Actually, for me, the WooThemes Playground was what got me to purchase a theme. The Playground lets you try out all of the the themes WooThemes sales for free on a temporary hosted WordPress blog on their site. If you like what you made, you can just copy the export code, buy the theme and put it on your site, then import your code from before. Works great, and was what pushed me to finally buy a theme from them.

I think the moral of the story with this is, you should always have a way for potential customers to really try out your product before they buy it. For many, it may get them to buy when otherwise they might have waited out.


Flagged.

An article about {free themes} crammed with {free themes} keywords, without any real substance (so the cost and implications are, in short, that if we had to provide support for {free themes} that would be a lot of work that our {free themes} would cause us).

I don't know why this stuff gets upvoted. {free themes}!


Wow, considering our very non-spammy business and revenue model, I'm surprised you find it this way.

Actually pretty funny, as we've never spent 1 minute or $1 actually SEO'ing our own website. I couldn't care less about supposed keywords.


Perhaps I got the wrong impression, in that case, apologies.


"we've never spent 1 minute or $1 actually SEO'ing our own website."

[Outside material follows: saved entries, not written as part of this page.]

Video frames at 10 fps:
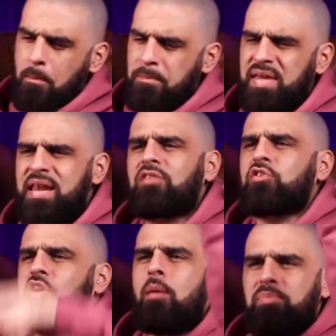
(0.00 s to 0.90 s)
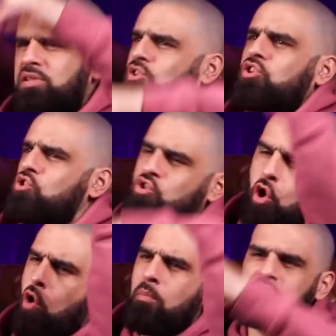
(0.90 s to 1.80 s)
beat out the competition
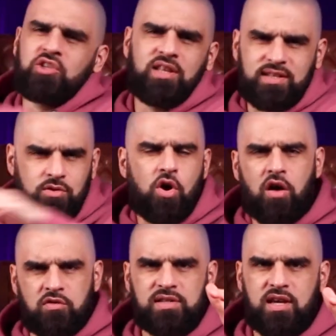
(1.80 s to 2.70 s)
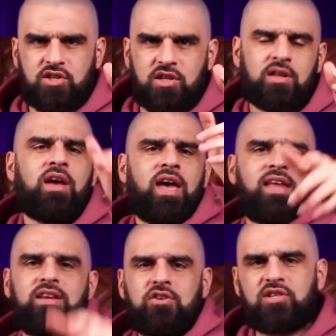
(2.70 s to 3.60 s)
so much that there's no conversation.
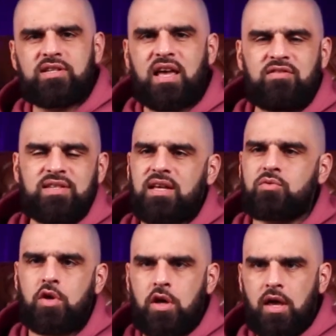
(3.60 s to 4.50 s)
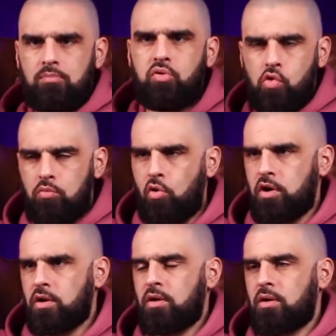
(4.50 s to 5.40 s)
And here she is having sex with a pool boy.
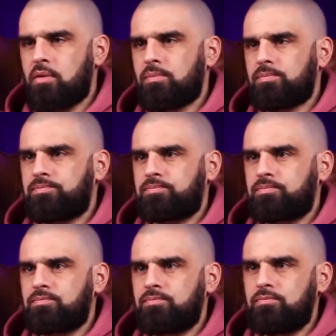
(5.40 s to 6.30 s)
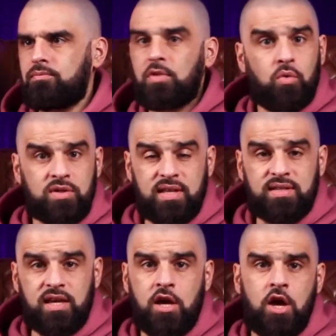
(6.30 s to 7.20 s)
What does that
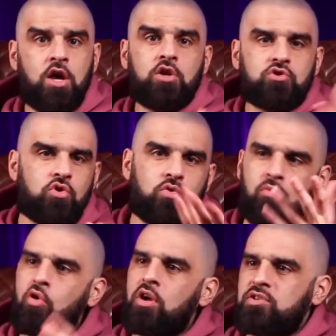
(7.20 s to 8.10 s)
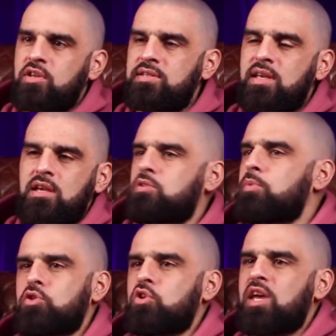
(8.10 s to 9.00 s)
say? So morons are going to say it's
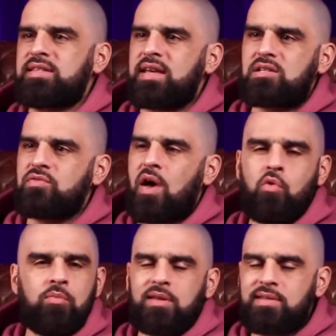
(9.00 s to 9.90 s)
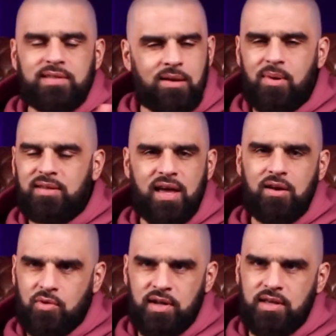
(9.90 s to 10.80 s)
because you can't satisfy a woman. It's not about that
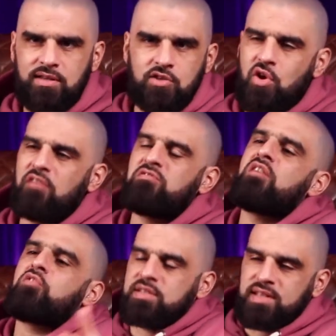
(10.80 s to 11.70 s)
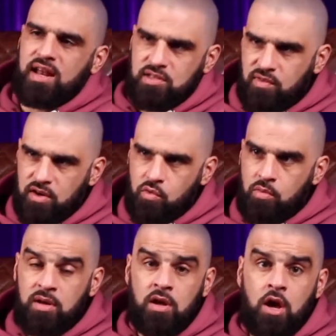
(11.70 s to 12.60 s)
really. It's because you have never satisfied a
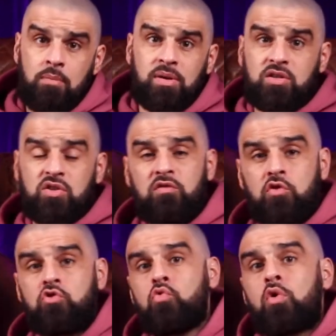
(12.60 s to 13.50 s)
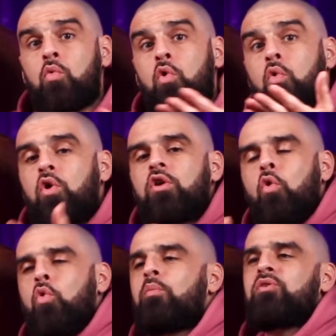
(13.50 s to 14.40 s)
woman because you never knew what, what a
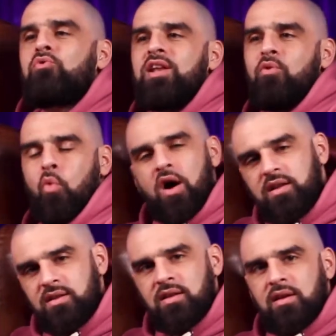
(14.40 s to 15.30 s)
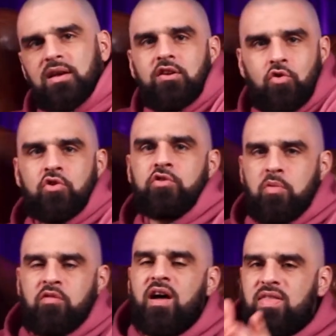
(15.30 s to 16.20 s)
woman really wanted in order to
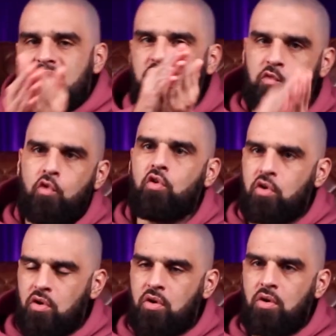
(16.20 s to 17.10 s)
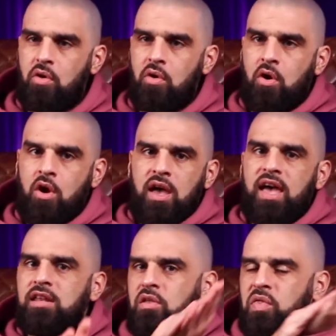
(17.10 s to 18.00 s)
provide that for her.
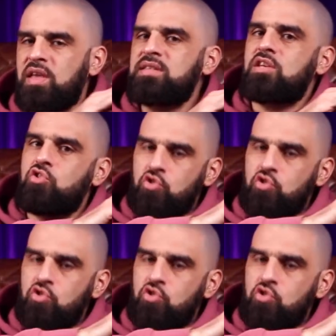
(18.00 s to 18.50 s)
And the things that you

Uh, why? Isn't that something that a company should care about, getting into the top Google results? Not saying you should be submitting to shady link farms, but not spending a single minute on it...


They probably care about "white hat" SEO such as having appropriate headers, and descriptive urls. However, all that is important for their actual store front and not their blog.


I imagine it gets upvoted because they have a very salient point about the real costs of non-corporeal freebies.